• Task statement
What's wanted is a faithful retyping of every entry, pictures excluded.

--- Materials provided Enclosed Below ---

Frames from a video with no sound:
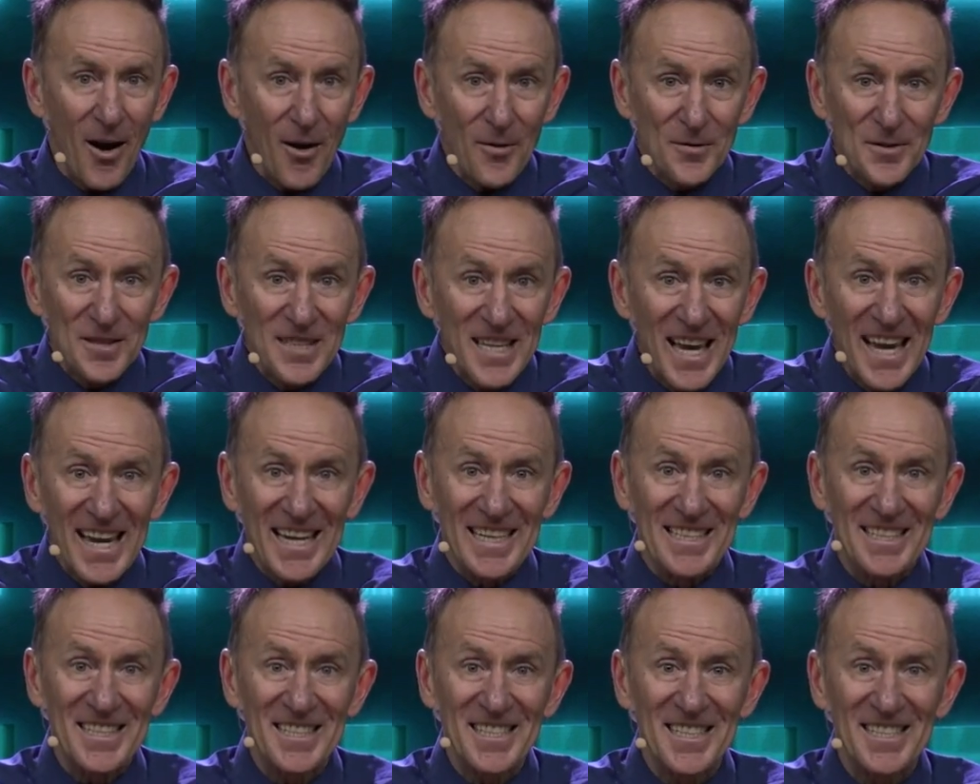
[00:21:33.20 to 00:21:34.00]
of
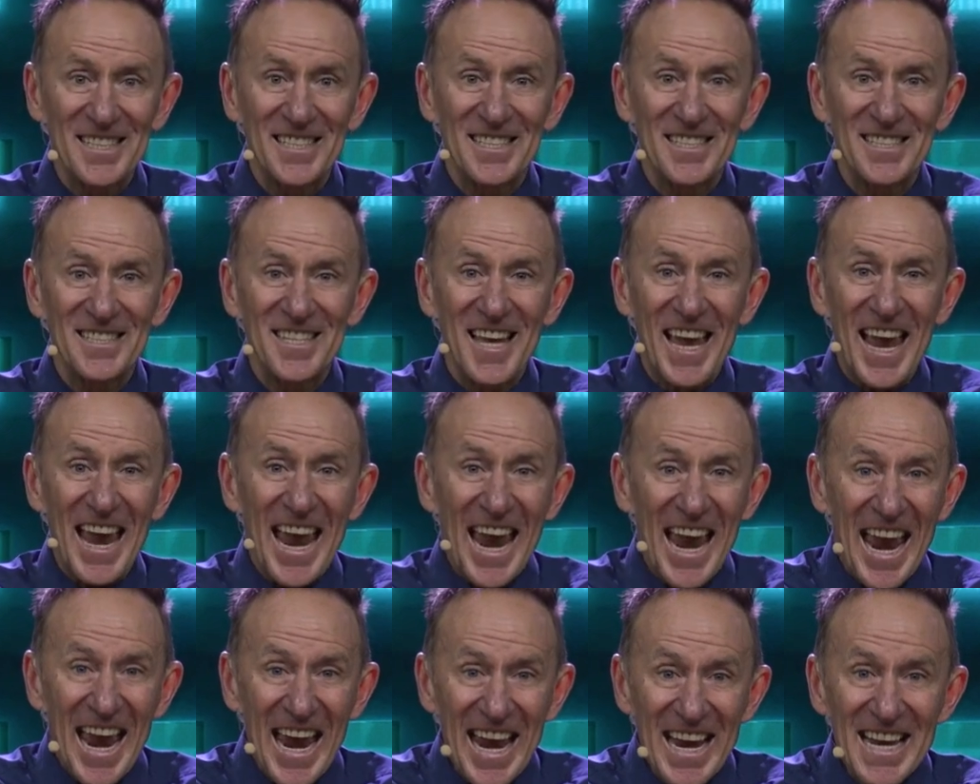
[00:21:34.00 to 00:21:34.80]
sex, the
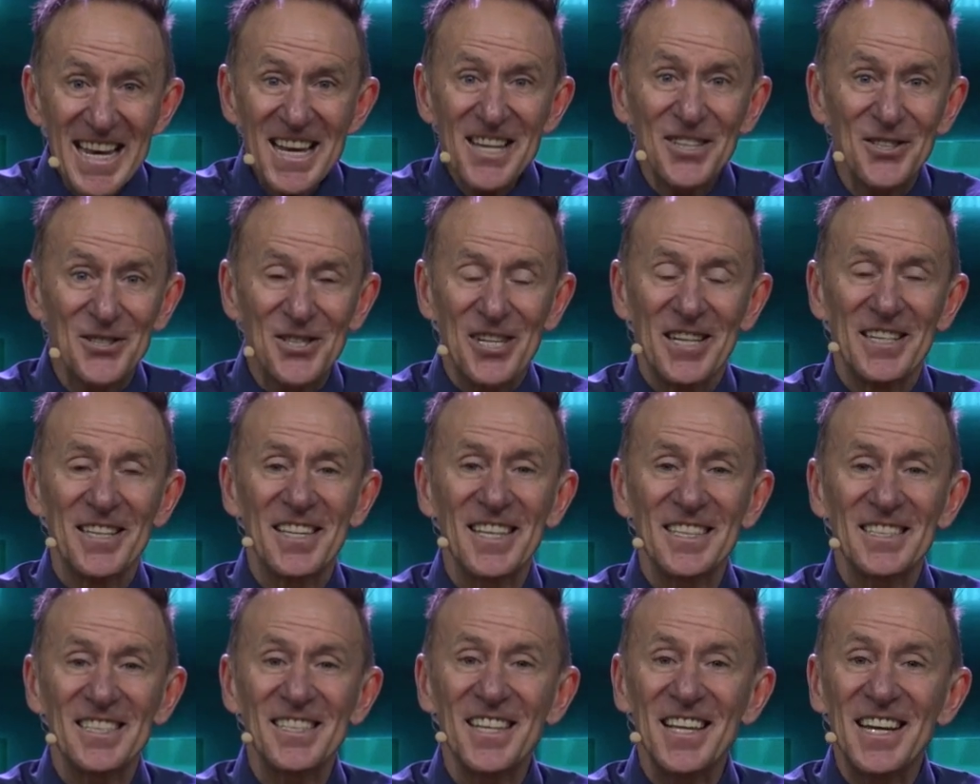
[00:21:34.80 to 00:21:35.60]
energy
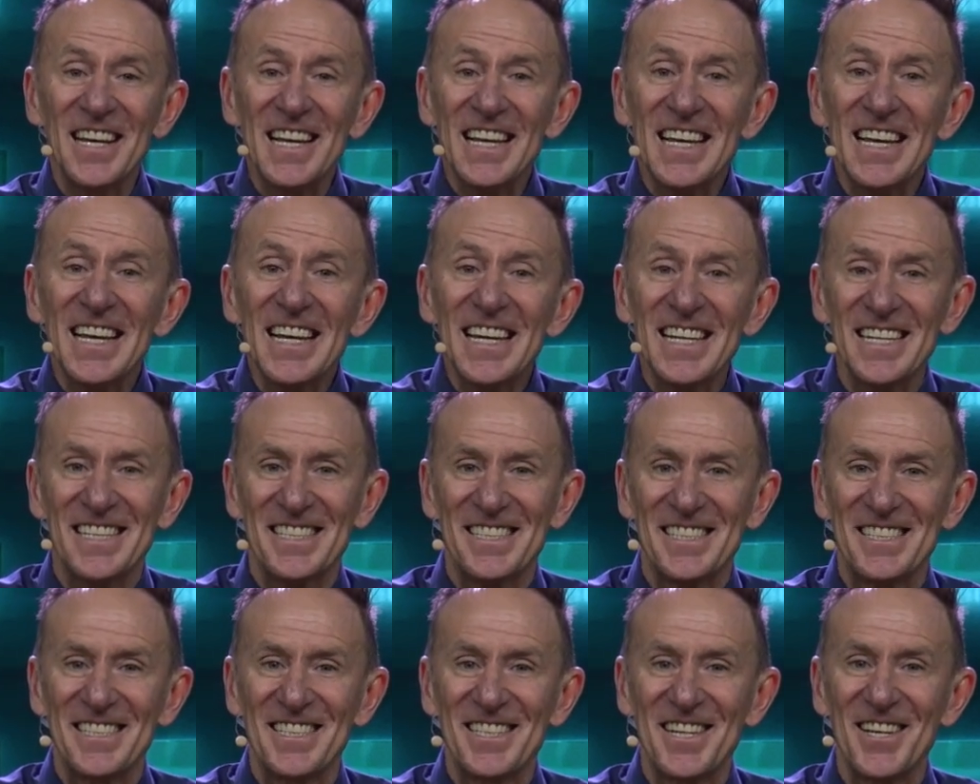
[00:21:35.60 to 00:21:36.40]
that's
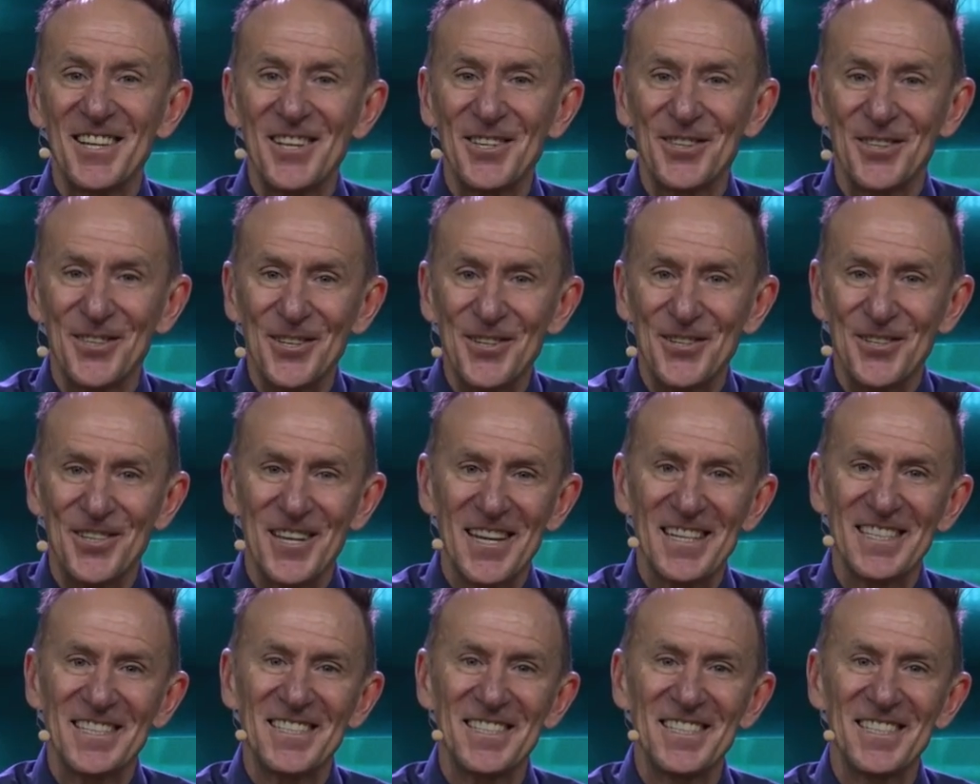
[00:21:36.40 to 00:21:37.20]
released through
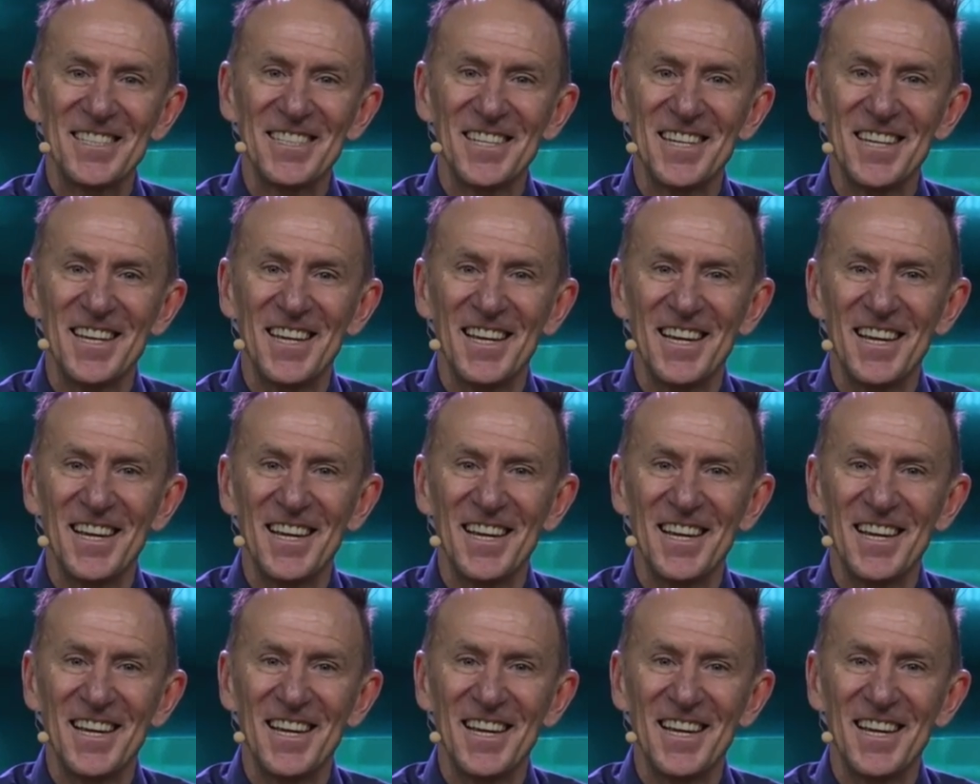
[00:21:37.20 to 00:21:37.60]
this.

--- End of Enclosed Materials provided ---

• Finished exercise
Frames from a video with no sound:
[00:21:33.20 to 00:21:34.00]
of
[00:21:34.00 to 00:21:34.80]
sex, the
[00:21:34.80 to 00:21:35.60]
energy
[00:21:35.60 to 00:21:36.40]
that's
[00:21:36.40 to 00:21:37.20]
released through
[00:21:37.20 to 00:21:37.60]
this.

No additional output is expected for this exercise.